From my brief investigation into some images I’m been having problems
with, it would appear that you are right in that there is a lot of random
EXIF data returned but this appears to be because there is not really any
standard with EXIF and you can pretty much just chuck in any old tag you
like with a value, so different cameras from different manufactures produce
widely varying EXIF data, both in keys and values, particularly it would
appear when it comes to image orientation. I’m not sure what ACF is doing
but I assume it is normalising the EXIF data before returning it and Lucee
is simply returning the raw EXIF data from the file. I will investigate
further and see if I can find out how ACF is doing this and if it would be
something Lucee can implement easily.

Kind regards,

Andrew
about.me http://about.me/andrew_dixon - mso http://www.mso.net - Lucee
Association Member http://lucee.org

On 27 November 2015 at 21:21, Andrew Dixon <@Andrew_Dixon> wrote:

Hi Max,

Interesting you mention this as I’ve recently been having a problem
with a script that reorientates images based on the EXIF metadata and it
not orientating it right in some cases, this might go some way to
explaining it. I will investigate this further and get back to you when I
have some answers. I’m wondering if ACF normalises the EXIF data and Lucee
is just presenting the raw data or something like that. I’m not really that
up to speed on EXIF and how standardised it is.

Kind regards,

Andrew
about.me http://about.me/andrew_dixon - mso http://www.mso.net - Lucee
Association Member http://lucee.org

On 27 November 2015 at 17:33, Max Spicer <@Max_Spicer> wrote:

Lucee seems to handle exif metadata differently to ColdFusion.
Coldfusion allows exif tags to be accessed by their names defined in the
standard, but these seem to be changed in Lucee. For example, the
orientation tag cannot be read in Lucee, and you have to use
imageorientation instead.
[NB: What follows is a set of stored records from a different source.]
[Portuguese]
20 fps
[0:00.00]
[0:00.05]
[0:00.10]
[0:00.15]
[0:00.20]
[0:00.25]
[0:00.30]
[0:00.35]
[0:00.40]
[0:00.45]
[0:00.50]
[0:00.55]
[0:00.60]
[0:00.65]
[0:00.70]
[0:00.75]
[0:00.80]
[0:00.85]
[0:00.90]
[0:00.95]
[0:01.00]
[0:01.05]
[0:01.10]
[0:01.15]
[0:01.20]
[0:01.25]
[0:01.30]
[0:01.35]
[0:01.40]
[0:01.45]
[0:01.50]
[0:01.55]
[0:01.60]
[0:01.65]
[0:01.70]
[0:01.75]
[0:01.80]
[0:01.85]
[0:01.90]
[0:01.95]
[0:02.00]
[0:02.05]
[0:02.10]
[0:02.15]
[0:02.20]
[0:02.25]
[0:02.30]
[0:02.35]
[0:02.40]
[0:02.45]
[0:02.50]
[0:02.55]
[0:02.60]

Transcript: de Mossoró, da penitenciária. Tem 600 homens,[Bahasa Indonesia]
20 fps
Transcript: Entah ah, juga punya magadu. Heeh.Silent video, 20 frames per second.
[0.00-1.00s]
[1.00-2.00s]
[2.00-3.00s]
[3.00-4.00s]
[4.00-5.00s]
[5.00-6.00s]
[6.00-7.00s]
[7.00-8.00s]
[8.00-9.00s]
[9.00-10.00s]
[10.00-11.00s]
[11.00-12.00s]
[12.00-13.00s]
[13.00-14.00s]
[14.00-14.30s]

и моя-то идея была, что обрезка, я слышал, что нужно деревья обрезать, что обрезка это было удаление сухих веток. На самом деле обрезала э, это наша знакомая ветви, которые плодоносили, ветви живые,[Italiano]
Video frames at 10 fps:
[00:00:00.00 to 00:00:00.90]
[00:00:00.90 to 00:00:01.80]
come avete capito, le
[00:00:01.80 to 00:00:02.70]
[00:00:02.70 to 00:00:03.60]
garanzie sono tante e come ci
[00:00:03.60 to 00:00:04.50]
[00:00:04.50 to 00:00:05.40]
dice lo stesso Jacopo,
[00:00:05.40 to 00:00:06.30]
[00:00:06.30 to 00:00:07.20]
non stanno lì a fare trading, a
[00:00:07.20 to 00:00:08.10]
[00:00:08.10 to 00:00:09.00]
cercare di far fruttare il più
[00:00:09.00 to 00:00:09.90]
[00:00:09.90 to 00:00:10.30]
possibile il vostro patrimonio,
The resolutionunit tag has become “resolution
units”.

I’m accessing these with code such as:
<cfset x = ImageGetExifTag(“resolution units”)>
<cfset x = ImageGetExifTag(“imageorientation”)>

The full list can be seen with ImageGetExifMetadata() and returns a
strange mix of field names, that vary wildly in convention. Example:
acHuffTable
alpha_channel_support
Compression Type
CompressionTypeName
Xdensity

Is this deviation from ColdFusion (and the exif standard?)
intentional? Is it documented anywhere?